(Collected data)

-- -- --

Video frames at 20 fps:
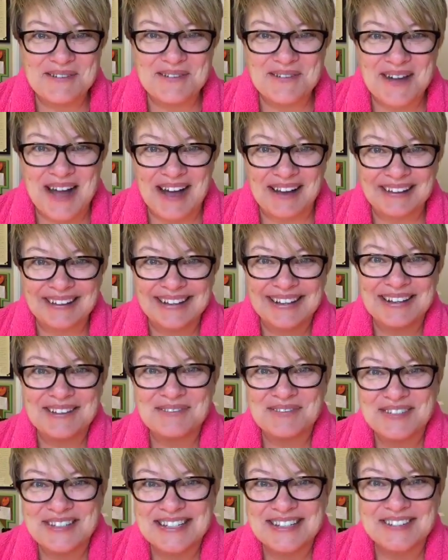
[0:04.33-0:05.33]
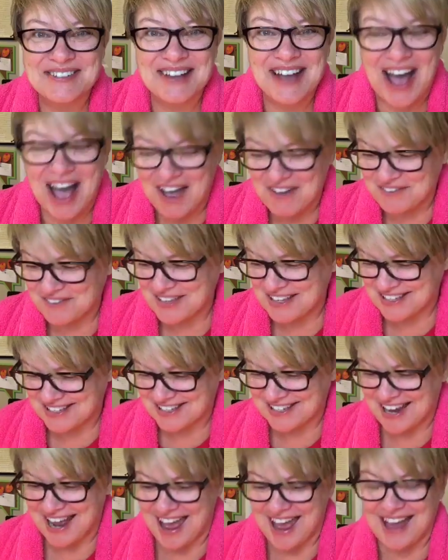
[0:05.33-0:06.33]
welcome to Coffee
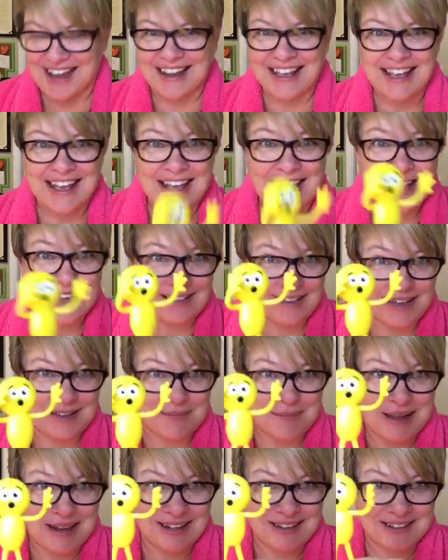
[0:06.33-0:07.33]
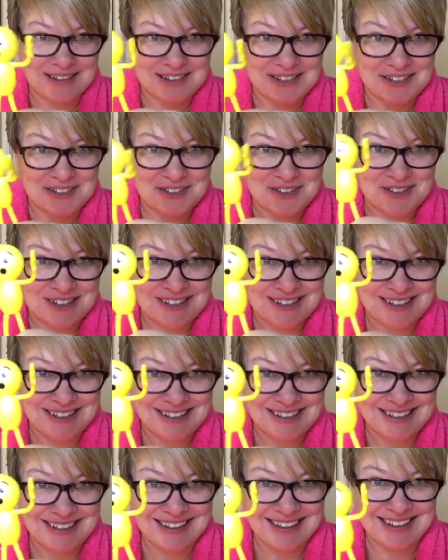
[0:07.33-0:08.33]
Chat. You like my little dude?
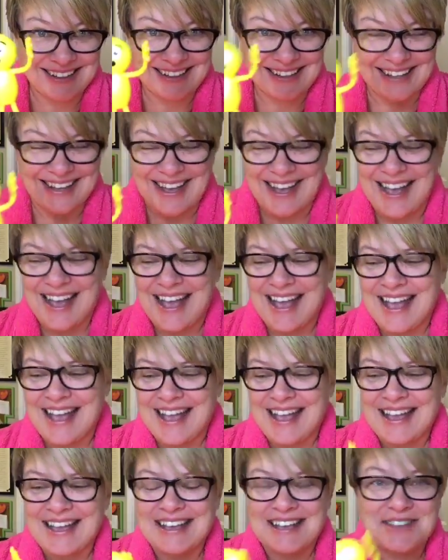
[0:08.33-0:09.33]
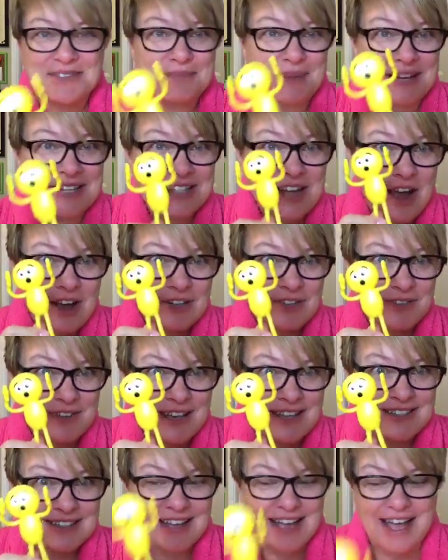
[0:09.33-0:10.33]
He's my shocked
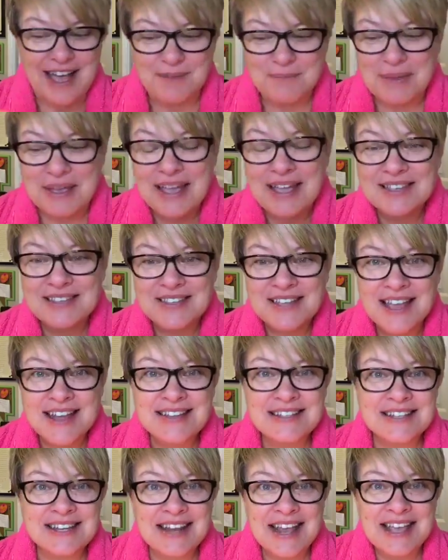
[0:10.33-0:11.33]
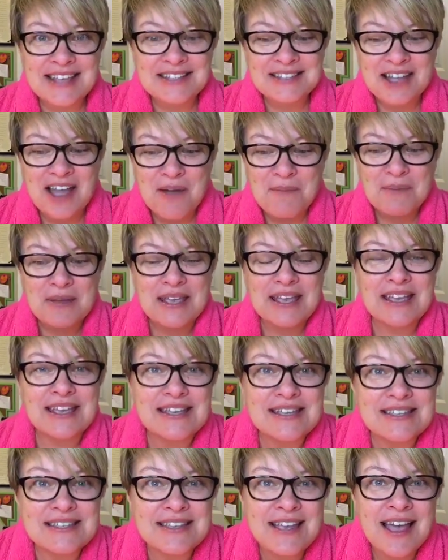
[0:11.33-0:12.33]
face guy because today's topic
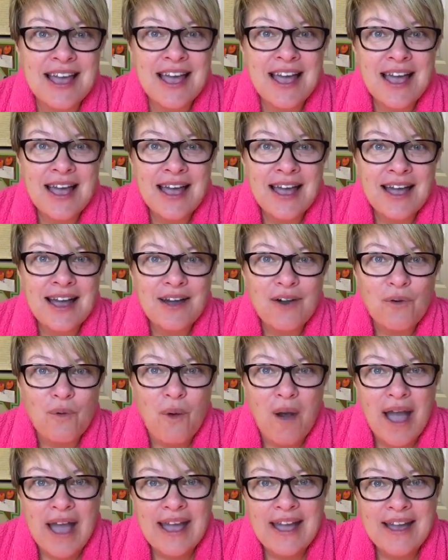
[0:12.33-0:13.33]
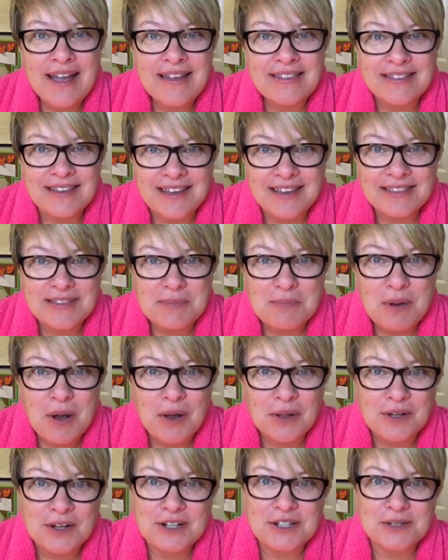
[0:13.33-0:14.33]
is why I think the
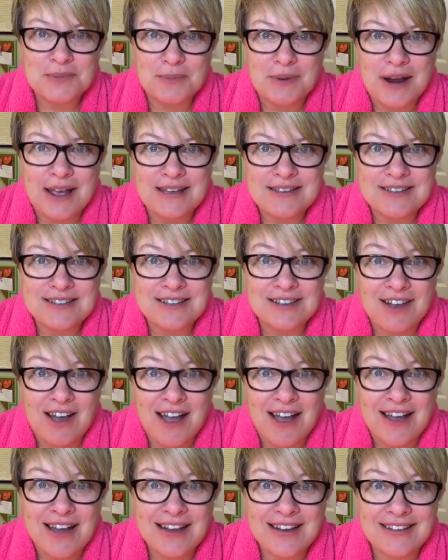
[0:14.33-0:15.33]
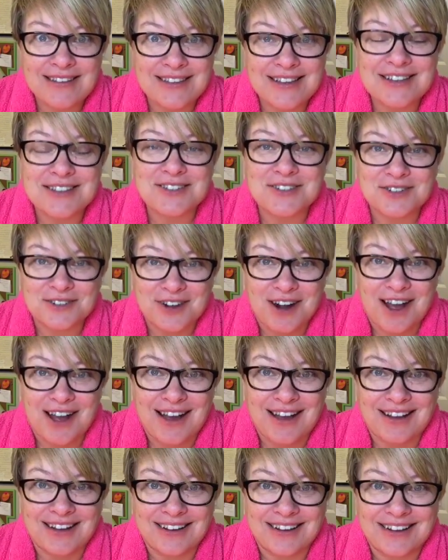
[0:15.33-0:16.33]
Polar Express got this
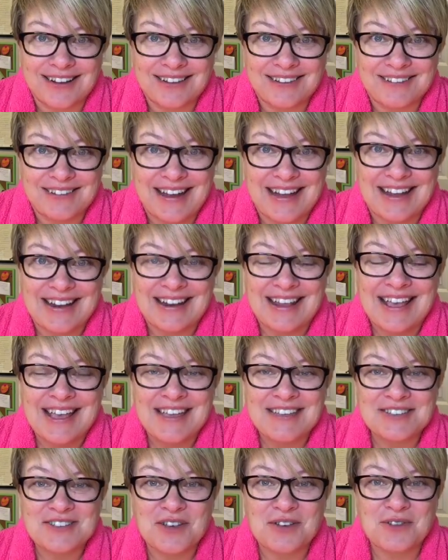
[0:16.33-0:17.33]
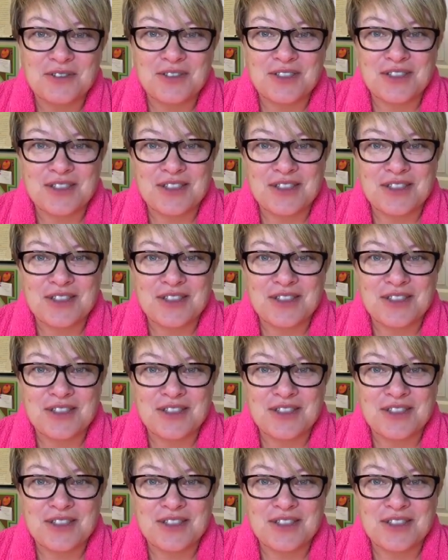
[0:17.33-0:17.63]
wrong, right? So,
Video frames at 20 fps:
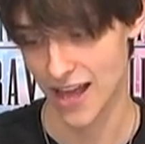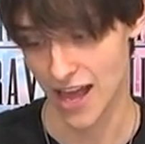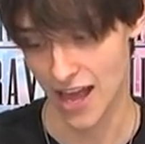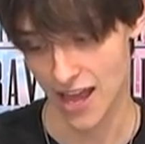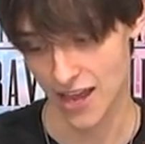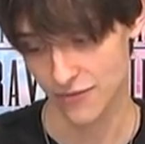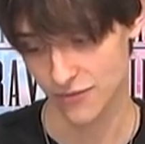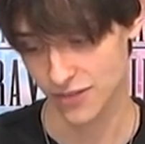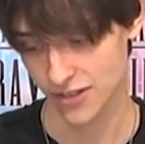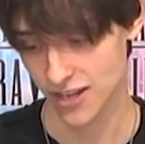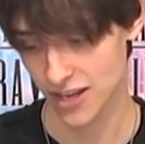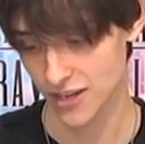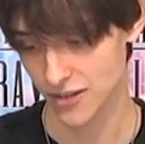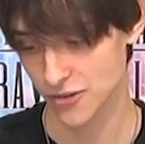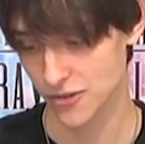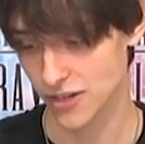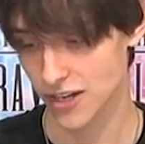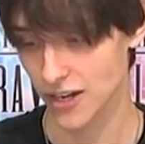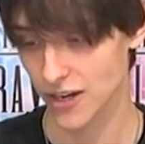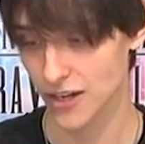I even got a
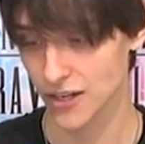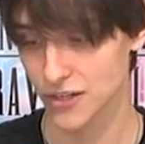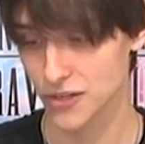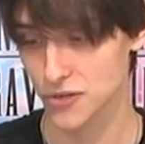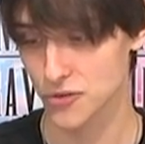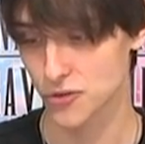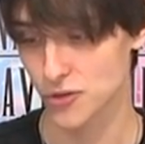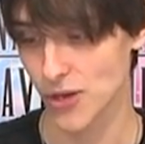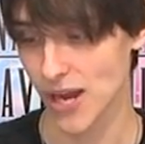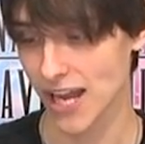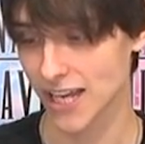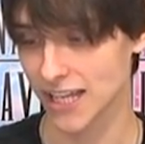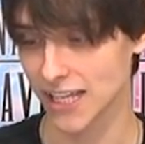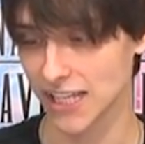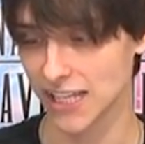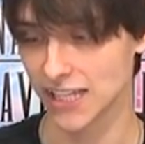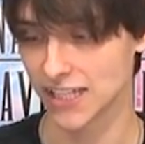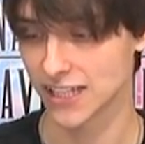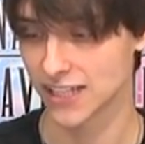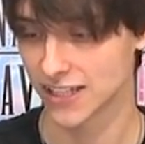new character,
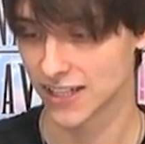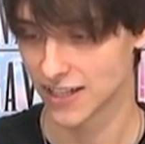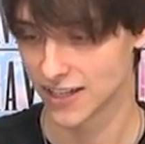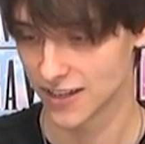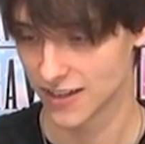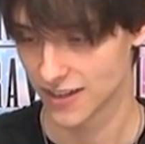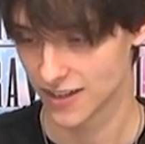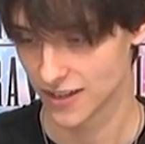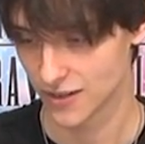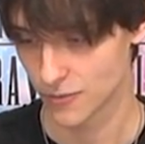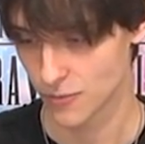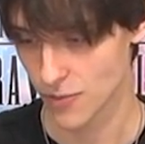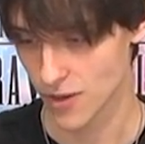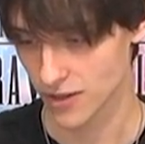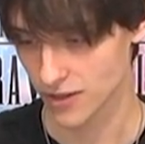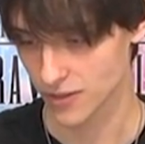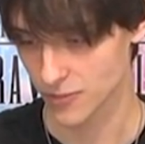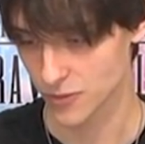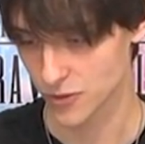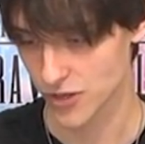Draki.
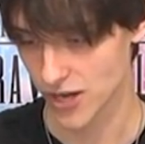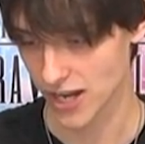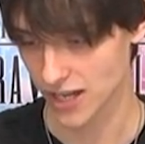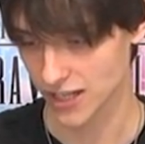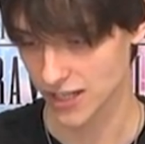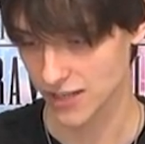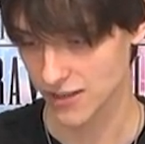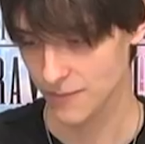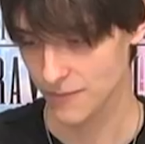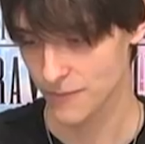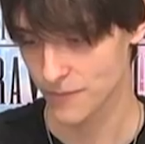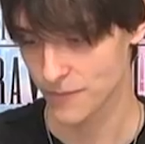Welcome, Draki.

-- -- --

- Your objective
An exact copy of the lines from the one with "[0:07.33-0:08.33]" through the end of the entries above, both included, is the whole answer. It contains no pictures.

- Expected output
[0:07.33-0:08.33]
Chat. You like my little dude?
[0:08.33-0:09.33]
[0:09.33-0:10.33]
He's my shocked
[0:10.33-0:11.33]
[0:11.33-0:12.33]
face guy because today's topic
[0:12.33-0:13.33]
[0:13.33-0:14.33]
is why I think the
[0:14.33-0:15.33]
[0:15.33-0:16.33]
Polar Express got this
[0:16.33-0:17.33]
[0:17.33-0:17.63]
wrong, right? So,
Video frames at 20 fps:
I even got a
new character,
Draki.
Welcome, Draki.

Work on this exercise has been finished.